Our case is the fourth report of RYGB successfully improving the metabolic effects of PFLD. Three years after gastric bypass surgery, our patient remains off insulin, and her diabetes is well controlled with metformin and glimepiride. She also achieved a 25 % weight loss and 16 % reduction in BMI. We have yet to find another report of such dramatic, life-threatening renal and retroperitoneal fat deposition. The adipose tissue burden was successfully debulked with surgery, and further progression of the disease was ameliorated with RYGB. We are encouraged that the retroperitoneal fat has stabilized and that the peripheral fat deposits around the pelvic girdle appear to have decreased. She is cancer free 42 months after her left renal cancer was ablated. These four cases suggest that RYGB is an effective treatment for PFLD with insulin-resistant diabetes and is superior to medical treatment alone.

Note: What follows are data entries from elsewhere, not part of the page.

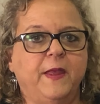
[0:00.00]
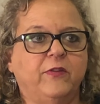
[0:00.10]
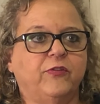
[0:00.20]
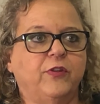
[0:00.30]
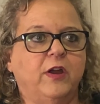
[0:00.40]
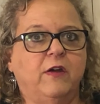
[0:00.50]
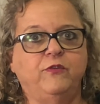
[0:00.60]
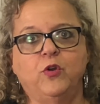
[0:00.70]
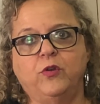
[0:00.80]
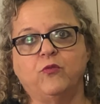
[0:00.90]
that's of
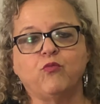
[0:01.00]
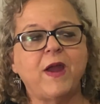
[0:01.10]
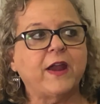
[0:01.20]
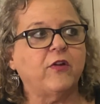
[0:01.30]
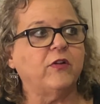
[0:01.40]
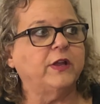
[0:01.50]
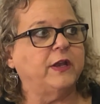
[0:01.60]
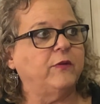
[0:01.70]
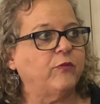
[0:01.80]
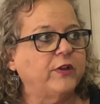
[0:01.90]
noted record,
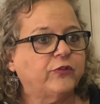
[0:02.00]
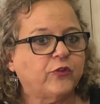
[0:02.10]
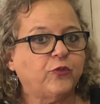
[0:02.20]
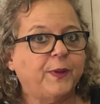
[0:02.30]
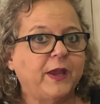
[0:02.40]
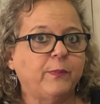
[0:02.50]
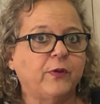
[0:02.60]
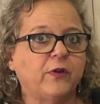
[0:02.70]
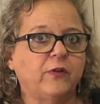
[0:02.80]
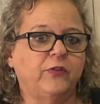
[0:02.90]
getting research
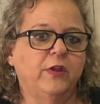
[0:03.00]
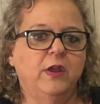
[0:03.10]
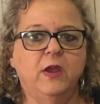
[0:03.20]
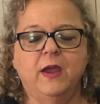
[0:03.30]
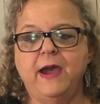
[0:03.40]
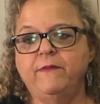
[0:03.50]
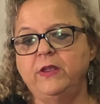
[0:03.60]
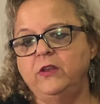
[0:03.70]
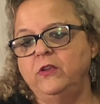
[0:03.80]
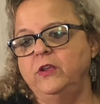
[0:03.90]
papers,
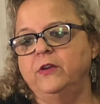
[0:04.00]
having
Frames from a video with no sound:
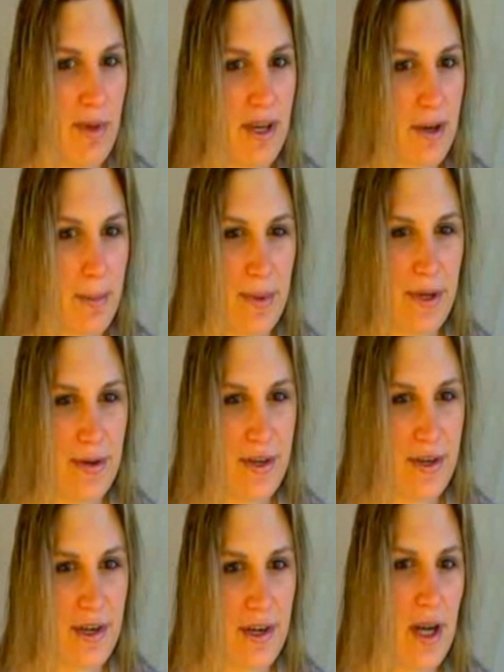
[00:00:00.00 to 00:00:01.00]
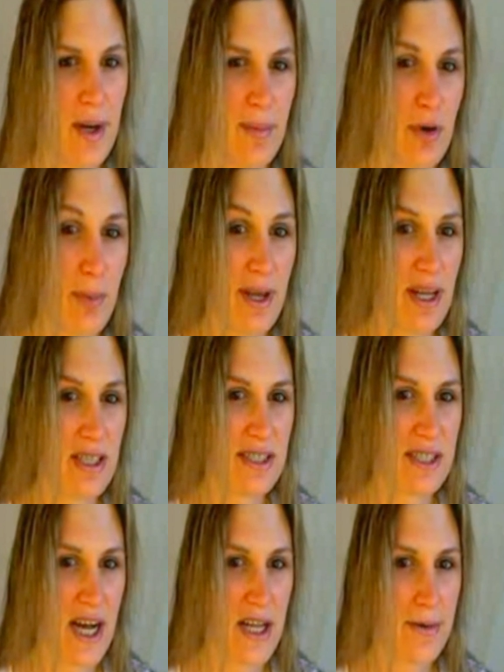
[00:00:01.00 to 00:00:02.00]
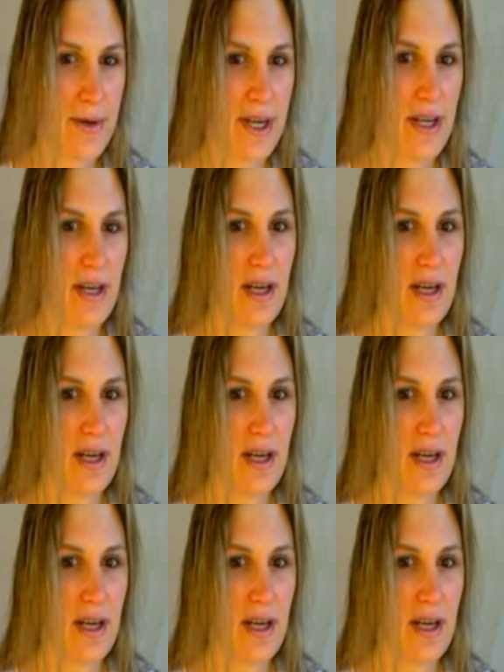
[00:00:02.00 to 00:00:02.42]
me a computer, put me on salary,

A thorough review of the mechanisms by which RYGB may improve diabetic control is beyond the scope of this article. The current theories attribute the improvement to (1) duodenal exclusion, (2) the effects of rapid entry and absorption of nutrients in the distal small bowel with increase in the hormone GLP-1, and (3) the role of increased bile acids on the regulation of hepatic glucose metabolism by the nuclear receptor farnesoid X receptor and its effect on the intestinal biota.18 The latter is particularly interesting since farnesylation is necessary for production of mature lamin A. We hope that the improvement seen in our patient will persist. Reports of lasting beneficial effects of gastric bypass for morbid obesity are encouraging in this regard.19

Conclusion

This is the first report of a case of type 2 familial partial lipodystrophy with severe hypertrophy of retroperitoneal and renal fat requiring surgical debulking. This is also the second report of Dunnigan syndrome and renal carcinoma, although this association has to be confirmed. RYGB was previously shown to have short-term success in treating insulin resistance in FPLD. Our case shows that RYGB not only markedly improves the control of diabetes but it also appears to prevent progression of disease with prolonged beneficial metabolic effects.